So you're given a number n, which we need to check how many p-binary numbers are needed to make this n number. 

What are you gonna do?

So basically let's say we have n which we describe using m p-binary numbers. That will look like:
n = (2^{x_1}+p)+(2^{x_2}+p)+...+(2^{x_m}+p)
That can be made to look like:
n = (\sum_{i=1}^{m} 2^{x_i})+m*p
That is equal to:
n - m*p = (\sum_{i=1}^{m} 2^{x_i})

We do not know the value of m here. So,we can create an array with:
n-i*p where i goes from {1,...,100}, because you don't need more than that.
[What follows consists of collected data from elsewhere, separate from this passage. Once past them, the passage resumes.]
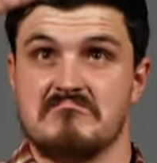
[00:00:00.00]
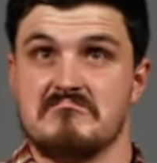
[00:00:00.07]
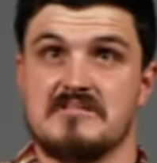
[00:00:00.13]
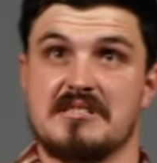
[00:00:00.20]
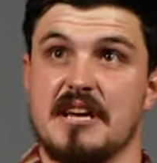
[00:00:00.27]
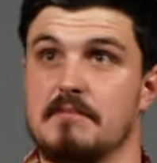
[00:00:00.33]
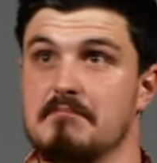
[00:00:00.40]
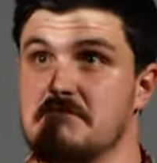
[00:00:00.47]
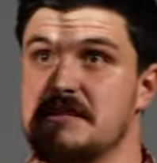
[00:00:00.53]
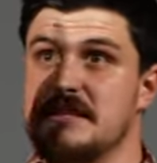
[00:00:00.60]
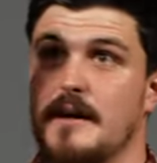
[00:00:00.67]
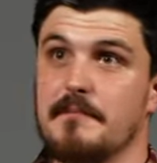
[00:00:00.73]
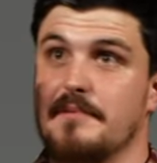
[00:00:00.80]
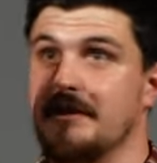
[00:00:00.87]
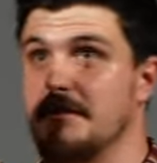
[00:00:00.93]
Something,
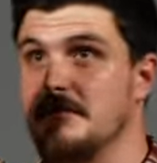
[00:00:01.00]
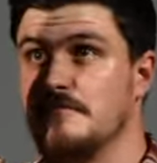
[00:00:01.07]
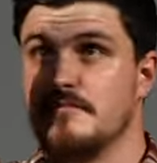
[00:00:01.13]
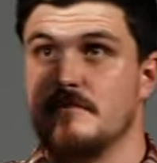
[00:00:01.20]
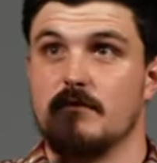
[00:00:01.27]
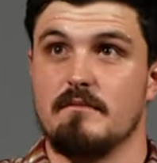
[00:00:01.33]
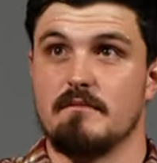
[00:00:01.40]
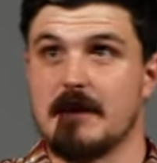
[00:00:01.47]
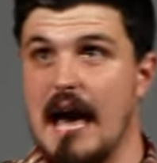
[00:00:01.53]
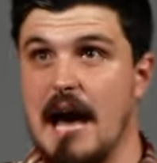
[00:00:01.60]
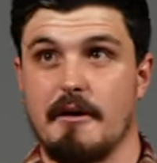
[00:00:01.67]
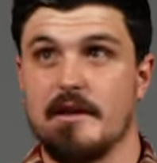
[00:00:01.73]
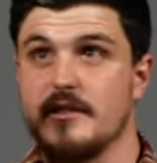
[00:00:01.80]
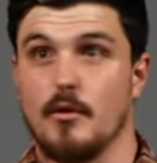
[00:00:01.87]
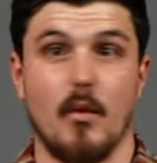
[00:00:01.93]
something,
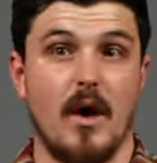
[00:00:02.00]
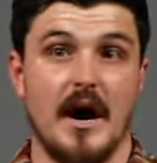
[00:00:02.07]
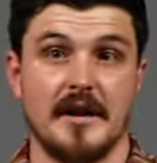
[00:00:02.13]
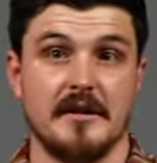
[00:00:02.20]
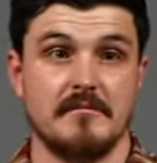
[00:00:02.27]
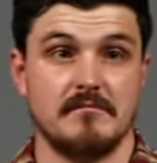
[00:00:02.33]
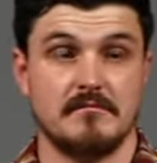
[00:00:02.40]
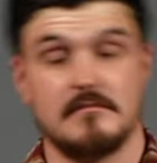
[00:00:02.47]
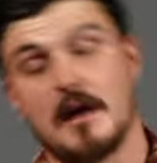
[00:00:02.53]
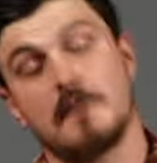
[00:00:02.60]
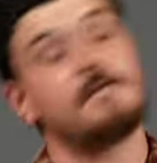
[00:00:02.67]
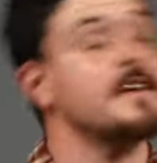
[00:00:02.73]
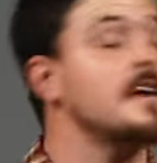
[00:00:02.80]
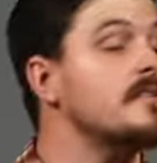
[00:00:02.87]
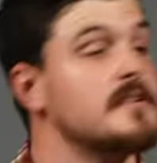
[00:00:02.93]
carry the one. I'm
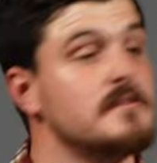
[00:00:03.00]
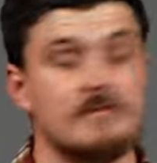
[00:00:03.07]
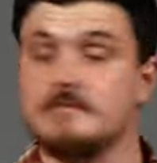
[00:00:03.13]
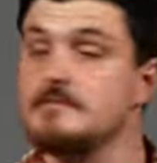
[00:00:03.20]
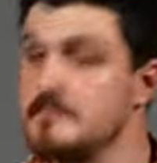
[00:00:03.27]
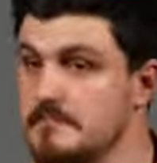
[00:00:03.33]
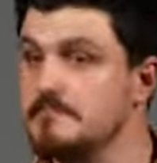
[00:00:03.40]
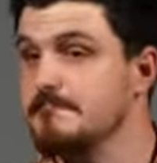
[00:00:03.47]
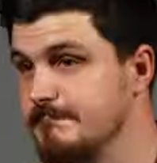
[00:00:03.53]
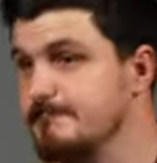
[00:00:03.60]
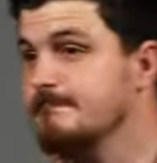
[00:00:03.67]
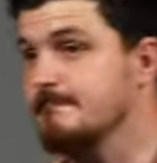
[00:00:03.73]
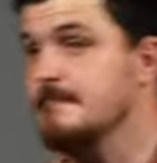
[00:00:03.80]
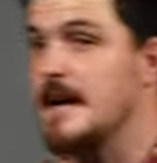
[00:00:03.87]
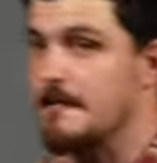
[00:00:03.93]
forgiven.
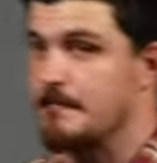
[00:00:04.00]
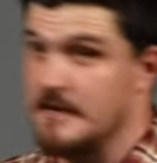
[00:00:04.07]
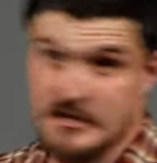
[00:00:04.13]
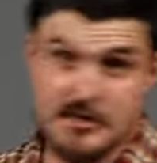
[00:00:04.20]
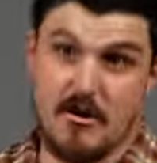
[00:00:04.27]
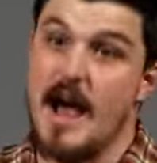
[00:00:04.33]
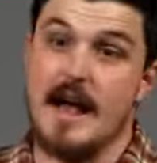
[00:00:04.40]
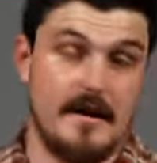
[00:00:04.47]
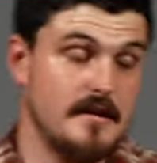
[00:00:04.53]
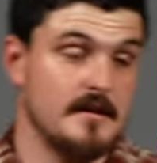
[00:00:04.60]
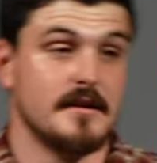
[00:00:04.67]
Yeah, it's great.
Now, check the number of set bits for each number in the array, starting from the left. Once you reach a point, where \text{number of set bits} <= i, you stop. As you can create i such elements in the expansion given above, from a lesser number of bits. Just remember that you can create 2 elements from one set bit if the number is not 1. 

For example if you have a 2 (10), you can have two 1s (01). Similarly, you can see that you can the same for 4,8, et cetera. But you can't divide 1. So remember to check that n-i*p>=i, which means that the number can create i elements. 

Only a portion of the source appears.